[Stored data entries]

# # # # #

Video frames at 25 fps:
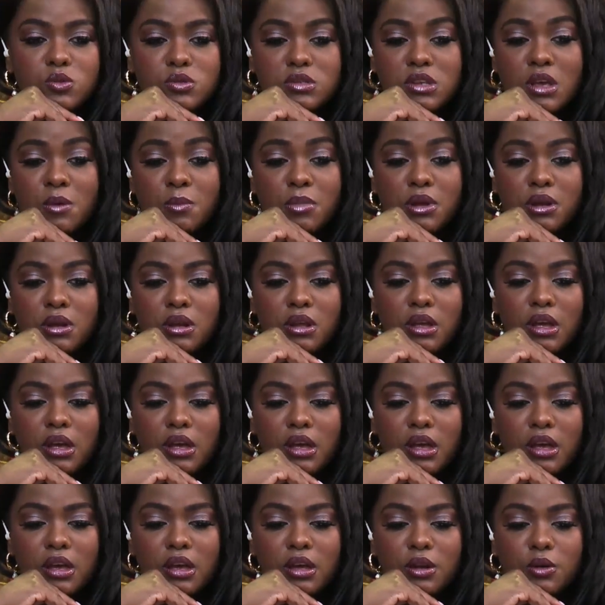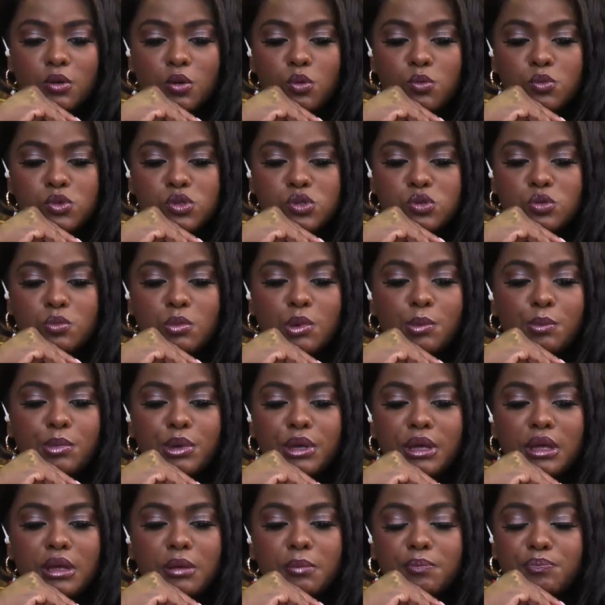was up, and I can almost remember
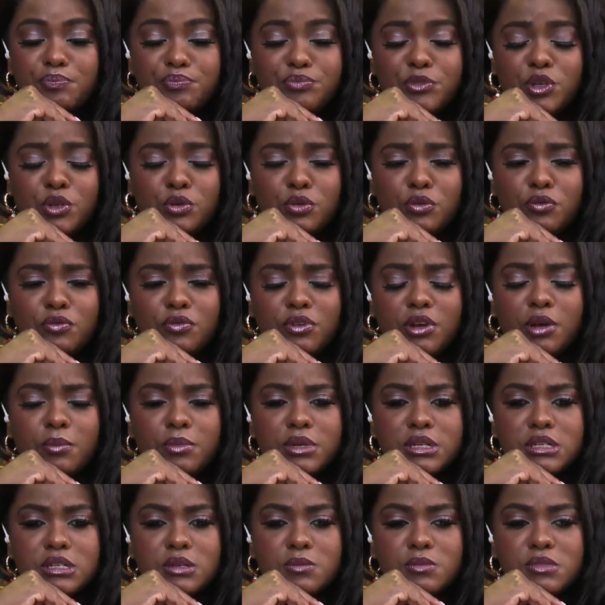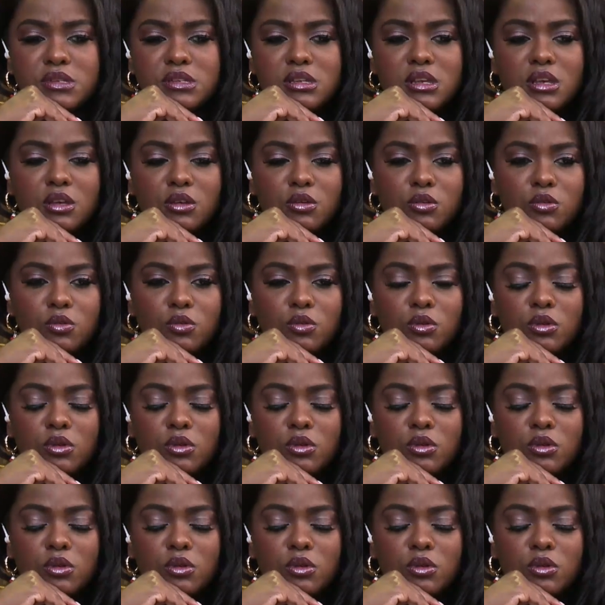him, verbatim saying,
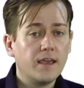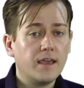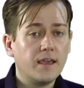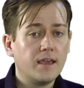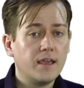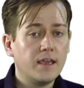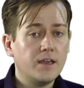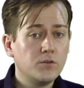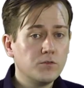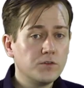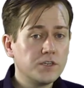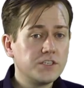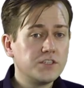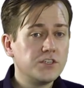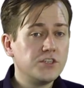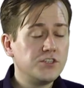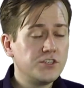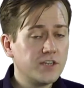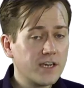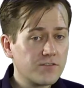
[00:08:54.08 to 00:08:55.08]
In order to
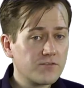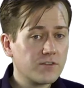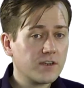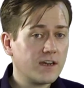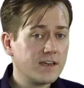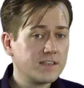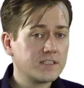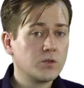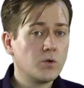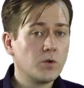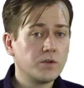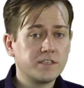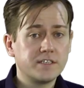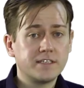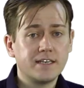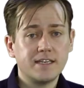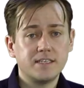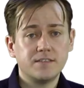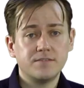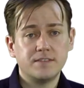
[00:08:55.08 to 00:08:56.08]
generalize
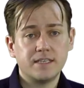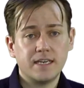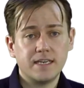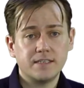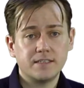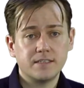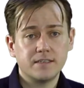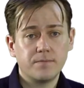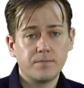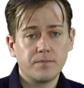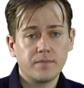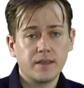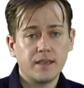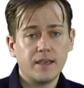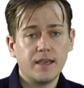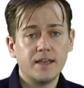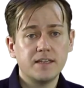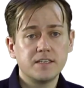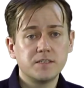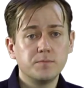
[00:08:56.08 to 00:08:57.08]
quantitative data,
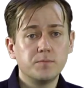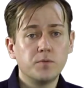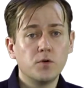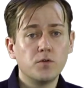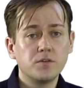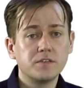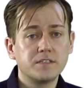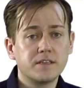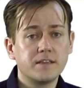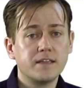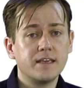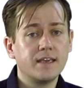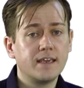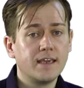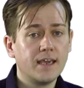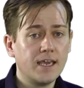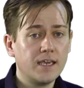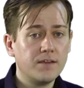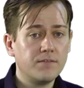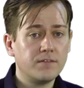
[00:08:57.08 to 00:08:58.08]
it is important to think
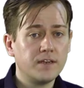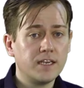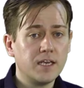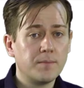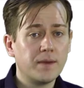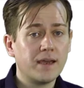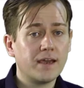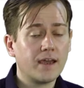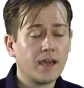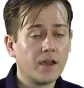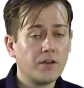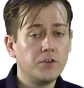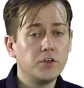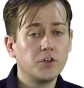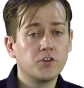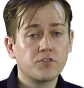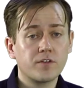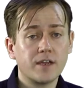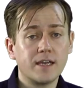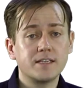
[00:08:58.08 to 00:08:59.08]
carefully about how you
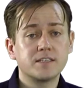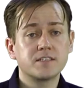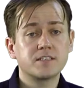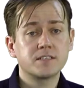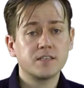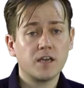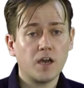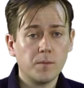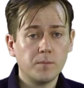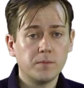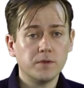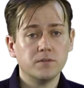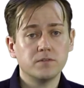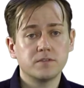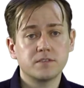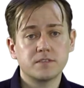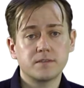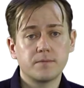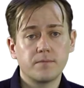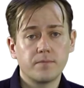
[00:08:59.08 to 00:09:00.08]
create
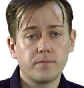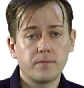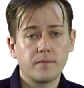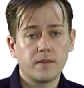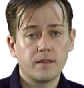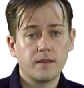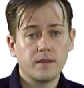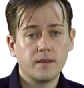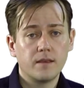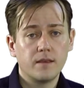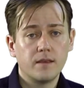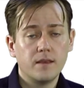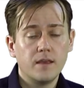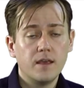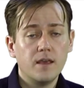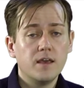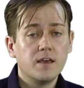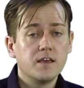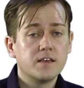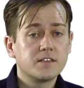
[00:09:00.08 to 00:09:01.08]
samples.
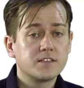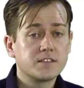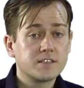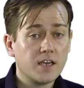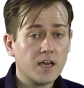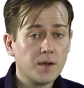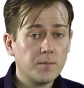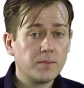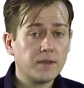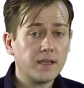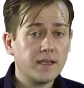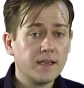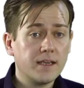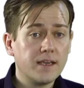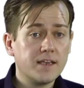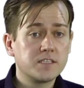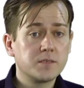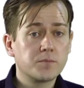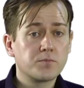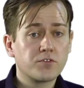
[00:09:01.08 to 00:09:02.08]
Sampling
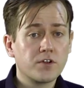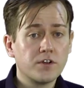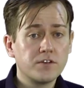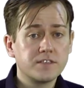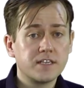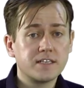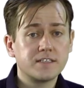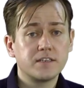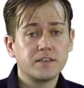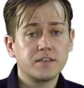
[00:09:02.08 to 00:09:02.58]
is a process that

# # # # #

YOUR GOAL.
Nothing but the lines from the one containing "[00:09:00.08 to 00:09:01.08]" through the last line of the records above should appear, each repeated exactly, with no pictures.

EXERCISE RESPONSE.
[00:09:00.08 to 00:09:01.08]
samples.
[00:09:01.08 to 00:09:02.08]
Sampling
[00:09:02.08 to 00:09:02.58]
is a process that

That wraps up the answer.